L’explosion des forages illégaux
Le chiffre de 34 000 puits profonds non autorisés sur un total de 50 000 révèle une aggravation de la crise de gouvernance. Historiquement, le nombre de puits illicites a explosé après 2011, rendant le contrôle des nappes souterraines quasi impossible pour le ministère de l’Agriculture. Cette situation explique pourquoi la Tunisie consomme aujourd’hui 133 % de ses ressources renouvelables, puisant ainsi directement dans ses réserves non renouvelables.

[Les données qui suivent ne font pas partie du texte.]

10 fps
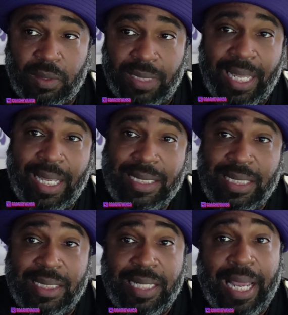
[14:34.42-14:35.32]
That
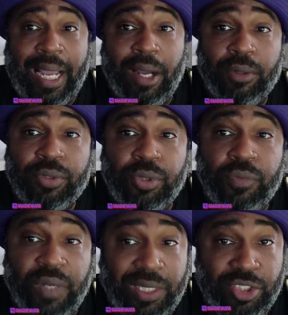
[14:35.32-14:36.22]
is how you
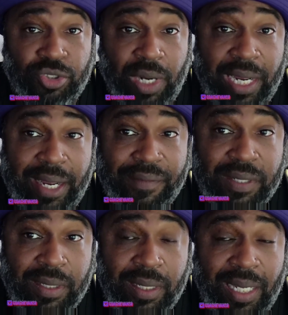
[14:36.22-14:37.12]
finish
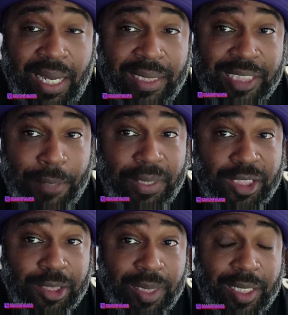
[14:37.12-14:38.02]
drives. And
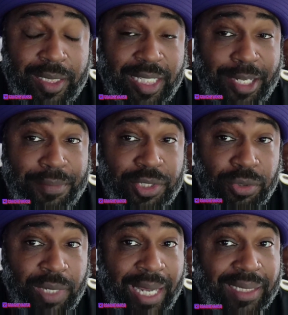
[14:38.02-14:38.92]
championship teams
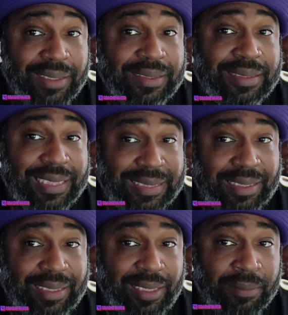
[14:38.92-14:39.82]
do that
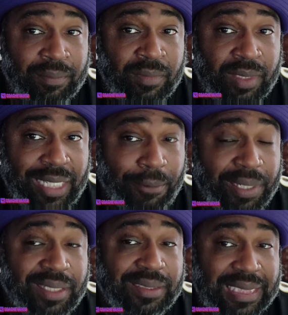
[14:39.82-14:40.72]
consistently. Can
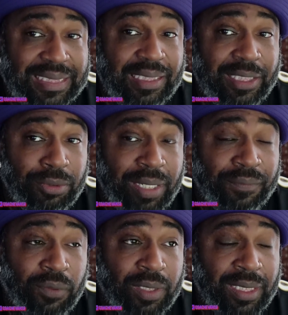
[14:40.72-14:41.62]
we consistently do
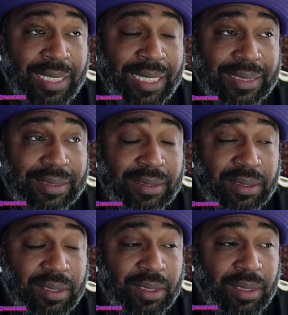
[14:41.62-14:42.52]
that for the
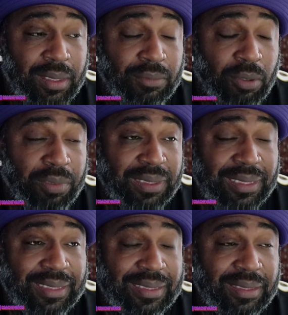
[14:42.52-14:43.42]
next, but we're
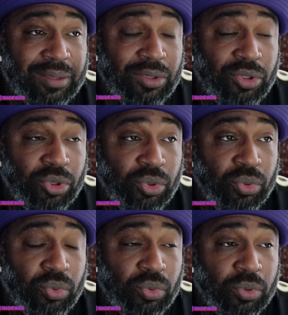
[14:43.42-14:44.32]
six and
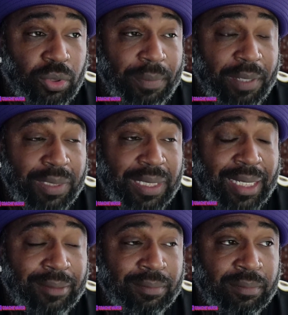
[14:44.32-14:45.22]
two, so I mean we
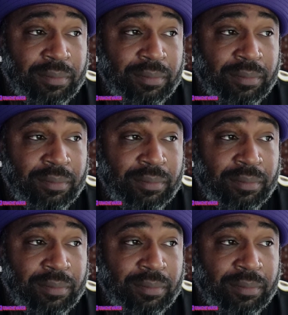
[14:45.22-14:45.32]
got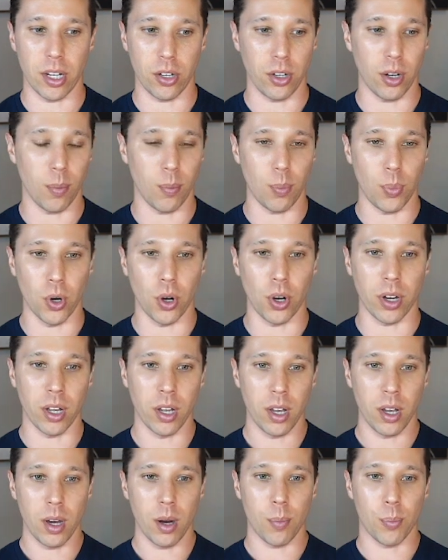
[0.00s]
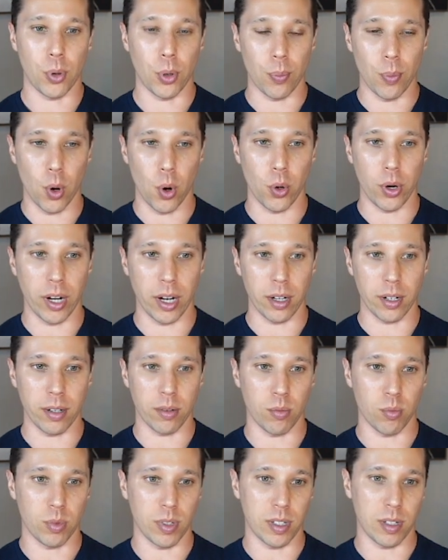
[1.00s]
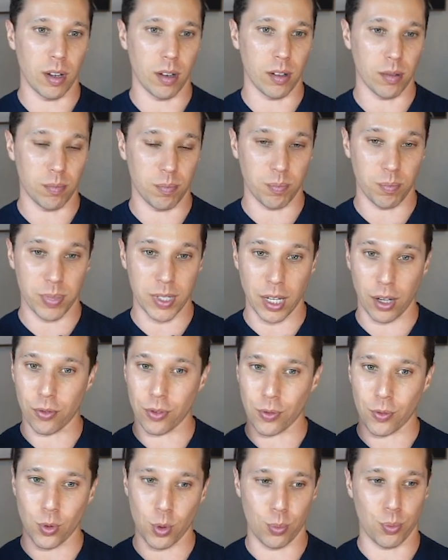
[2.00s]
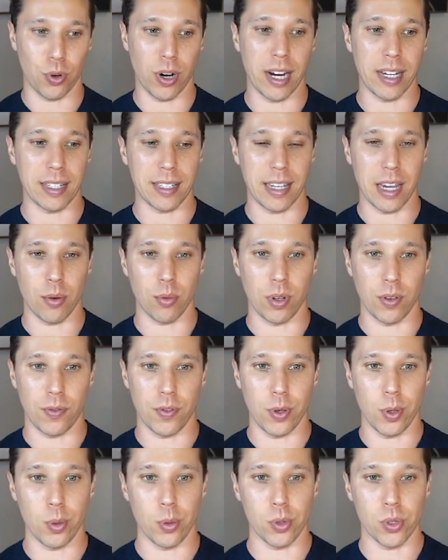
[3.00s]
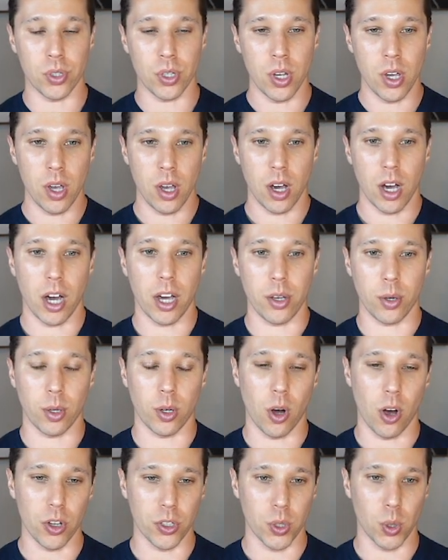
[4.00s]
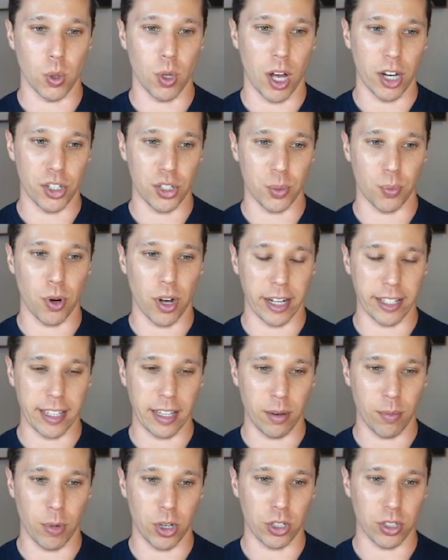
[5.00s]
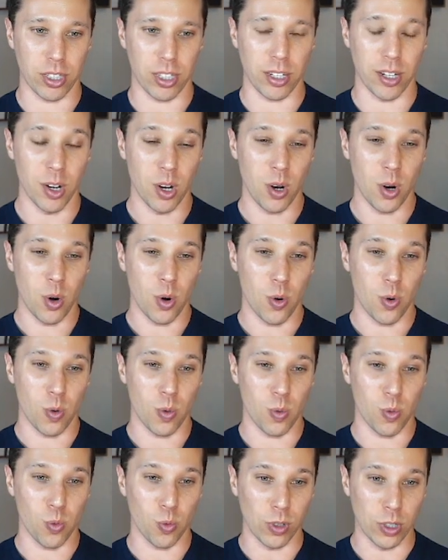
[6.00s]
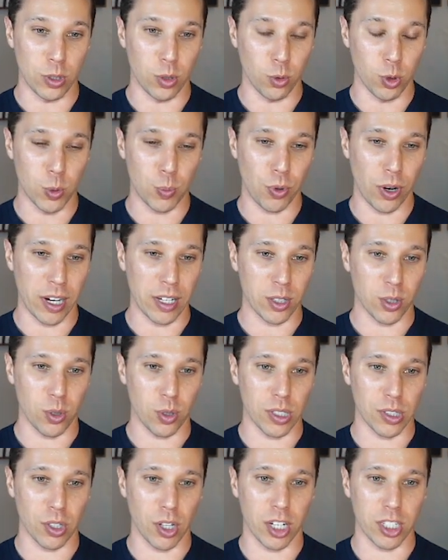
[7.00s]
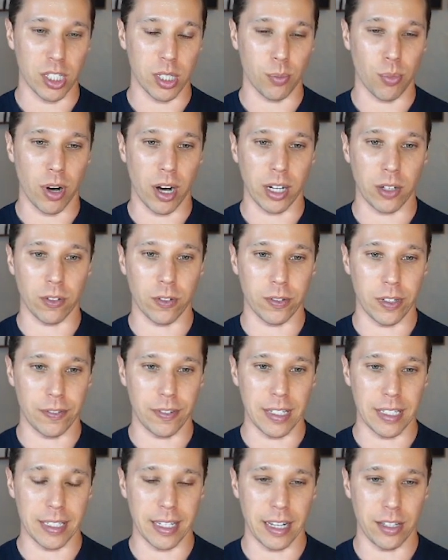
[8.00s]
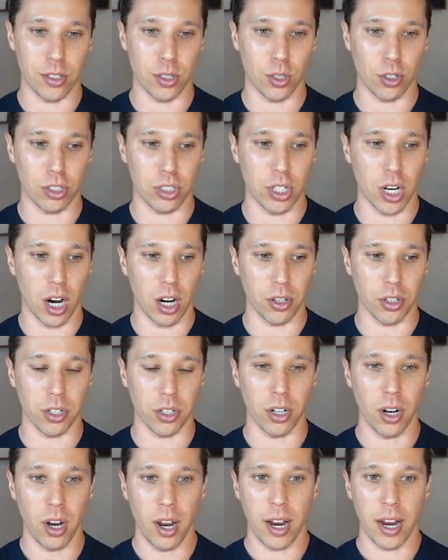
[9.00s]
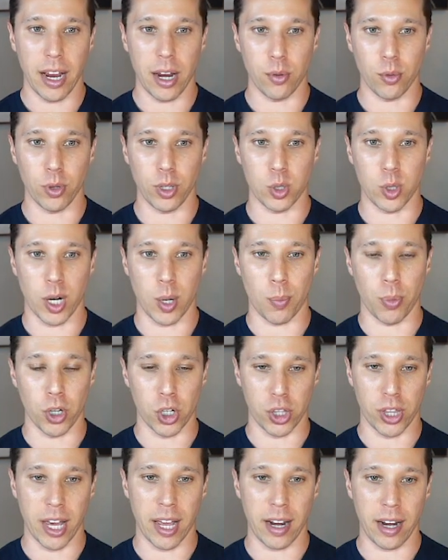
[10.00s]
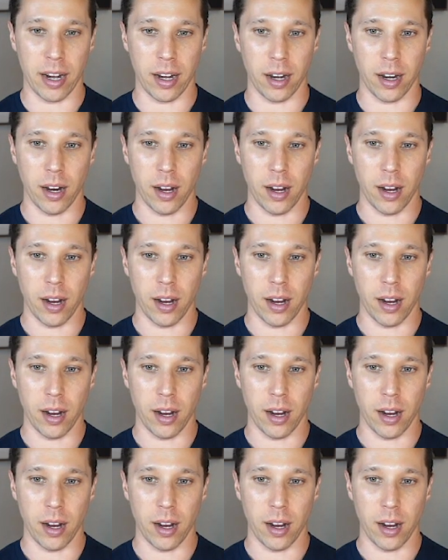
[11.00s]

your book, promote it, sell it for full price, get reviews. You can also launch your product at a muchly reduced price. So you can launch the product for 50 cents or $1 and really try to push that and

Un virage technologique et législatif indispensable
La comparaison avec la législation de 1975 montre l’anachronisme du cadre juridique actuel. Conçu à une époque où la ressource était jugée abondante et destinée prioritairement à l’extension périmètres irrigués, ce code est incapable de gérer la rareté du XXIe siècle. En 2026, la priorité s’est déplacée vers le dessalement et la réutilisation des eaux usées, des solutions qui étaient marginales il y a vingt ans mais qui deviennent aujourd’hui les piliers de la survie hydrique du pays, aux côtés de projets innovants comme les barrages souterrains de Zaghouan.